Перевод русской классики на феню
Из новой книги «Колоски памяти»
Оказывается, кое-что из русской классики вполне переводимо на блатную феню. Я попытался перевести три фрагмента из пушкинского «Бориса Годунова», и, по-моему, опыт получился довольно любопытным.
ОРИГИНАЛ
Димитрий (гордо):
Тень Грозного меня усыновила,
Димитрием из гроба нарекла,
Вокруг меня народы возмутила
И в жертву мне Бориса обрекла –
Царевич я. Довольно, стыдно мне
Пред гордою полячкой унижаться. –
Прощай навек. Игра войны кровавой,
Судьбы моей обширные заботы
Тоску любви, надеюсь, заглушат.
ПЕРЕВОД
Тень пахана́ меня короновала
И погоняло мне дала: Митяй.
Вокруг меня фартовых замутила
И Борьку отдала мне в петухи.
Харэ! Смотрящий я, и стремно мне
Шестеркой быть при польской воровайке.
Линяй, коза! Мочилово, разборки,
Моей пацанской жизни непонятки
Помогут буфера твои забыть…
ОРИГИНАЛ
Царь (входит):
Достиг я высшей власти;
Шестой уж год я царствую спокойно.
Но счастья нет моей душе. Не так ли
Мы смолоду влюбляемся и алчем
Утех любви, но только утолим
Сердечный глад мгновенным обладаньем,
Уж, охладев, скучаем и томимся?..
Напрасно мне кудесники сулят
Дни долгие, дни власти безмятежной –
Ни власть, ни жизнь меня не веселят;
Предчувствую небесный гром и горе.
Мне счастья нет.
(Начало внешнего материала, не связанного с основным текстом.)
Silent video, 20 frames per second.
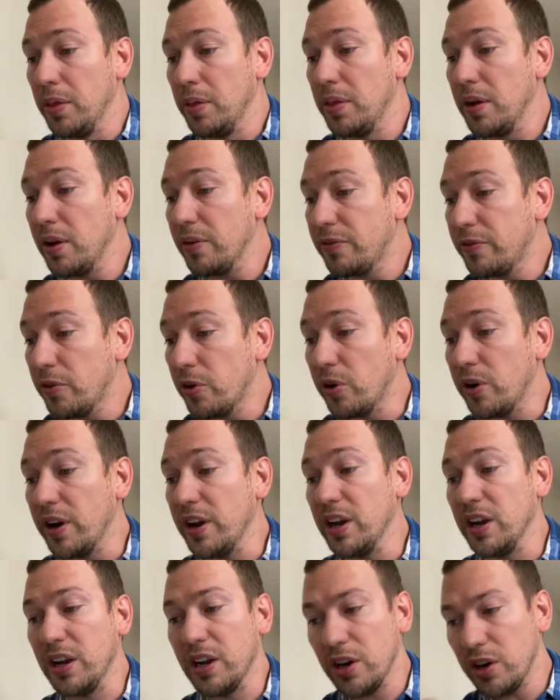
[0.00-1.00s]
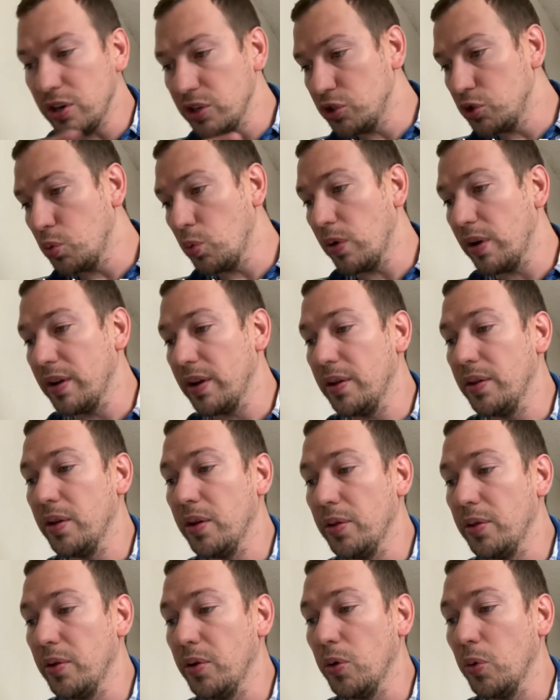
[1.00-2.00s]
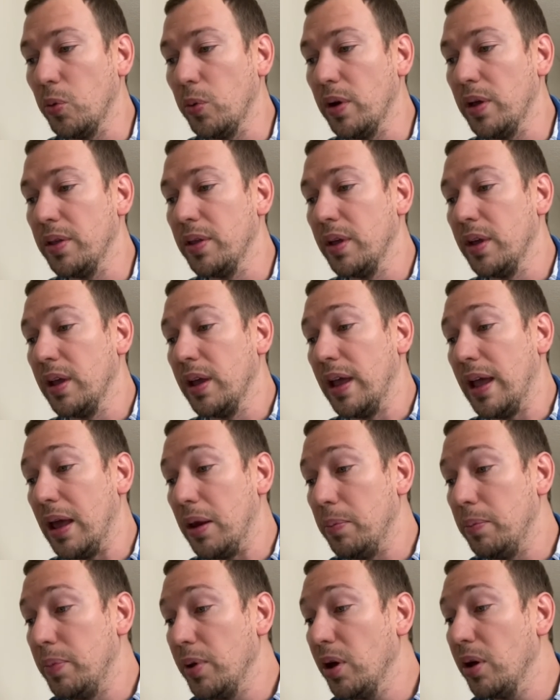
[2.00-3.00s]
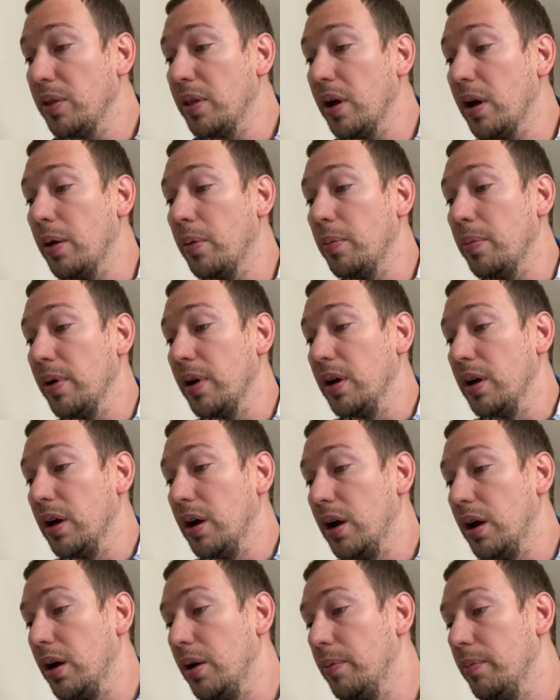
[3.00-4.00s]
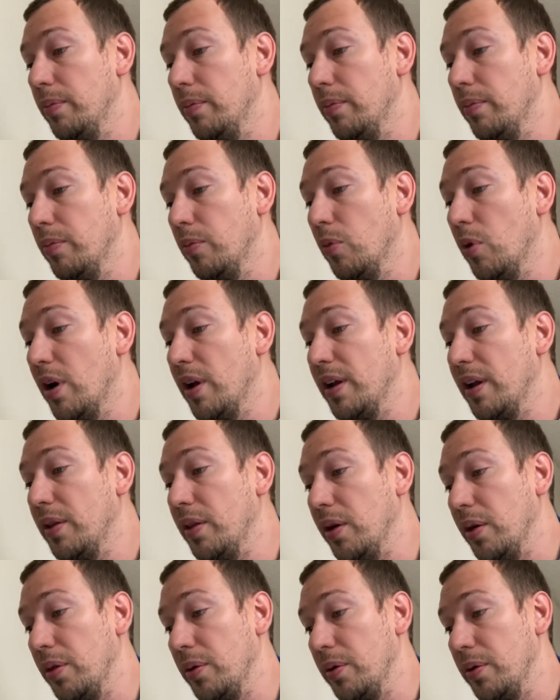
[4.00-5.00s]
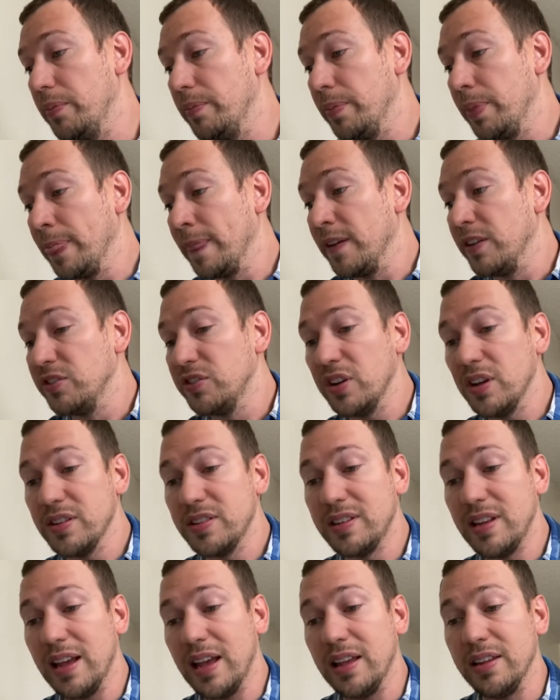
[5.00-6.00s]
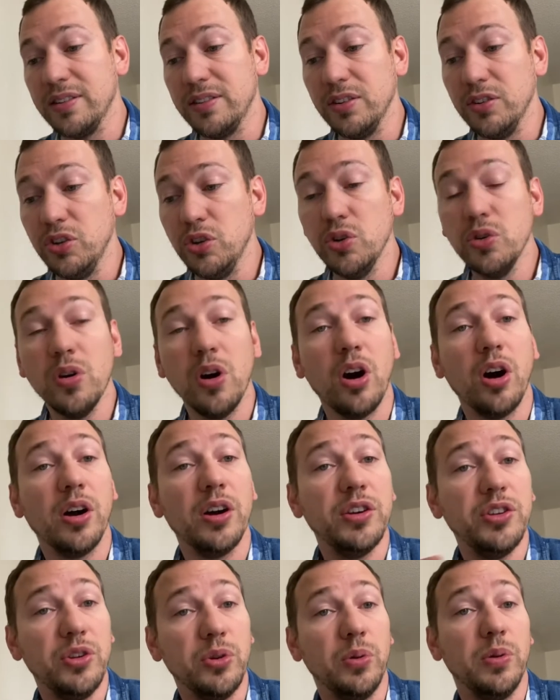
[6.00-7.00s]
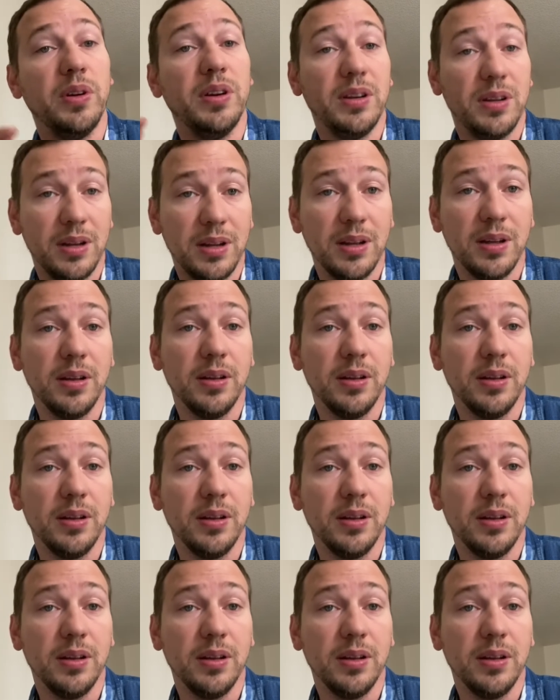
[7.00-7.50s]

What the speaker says: Therefore, encourage one another with and build up one another, just as you are doing.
Я думал свой народ
В довольствии, во славе успокоить,
Щедротами любовь его снискать –
Но отложил пустое попеченье:
Живая власть для черни ненавистна,
Они любить умеют только мертвых.
ПЕРЕВОД
Да, я теперь смотрящий.
Шестой уж год держу общак я в кодле,
Да все не в кайф. Вот так баклан сопливый
На тертую маруху западает,
Но стоит лишь под кожу ей загнать
Шершавого – как болт уже кемарит.
Напрасно шестерит вокруг братва,
Пророча, что я буду в шоколаде.
На кой мне хрен нужна такая жизнь!
Я чувствую: вот-вот кирдык настанет.
Вокруг – одно фуфло. Я так хотел братву
Порадовать на киче жирным гревом,
Чтоб оттянулись хавкой и бухлом.
Но тут включил мозги: оно мне надо?
Под честным паханом ходить им стремно,
Они любить умеют только жмуров.
ОРИГИНАЛ
Самозванец (входит):
Вот и фонтан; она сюда придет.
Я, кажется, рожден не боязливым;
Перед собой вблизи видал я смерть,
Пред смертию душа не содрогалась.
Мне вечная неволя угрожала,
За мной гнались – я духом не смутился
И дерзостью неволи избежал.
Но что ж теперь теснит мое дыханье?
Что значит сей неодолимый трепет?
Иль это дрожь желаний напряженных?
Нет – это страх. День целый ожидал
Я тайного свидания с Мариной,
Обдумывал все то, что ей скажу,
Как обольщу ее надменный ум,
Как назову московскою царицей, –
Но час настал – и ничего не помню.
Не нахожу затверженных речей;
Любовь мутит мое воображенье…
ПЕРЕВОД
Фонтан. Сюда маруха приканает.
Да, вроде, не конек я бздиловатый,
Перед собой не раз видал амбец.
Очишко пред амбецем не играло,
Светил кичман мне вечный, без откидки.
Меня пасли – я клал на них с прибором
И все ж на деле так и не сгорел.
Но что тогда теперь меня кошмарит?
Откуда взялся гребаный мандраж?
А может, просто я запал на биксу?
Нет, все ж – менжа. Ведь ждал я целый день
Условленной с марухою свиданки,
Кумекал, как ей замутить мозги,
Как форс собью с умняши гоношистой,
Царицей назову братвы московской, –
Но час настал – не варит бестолковка.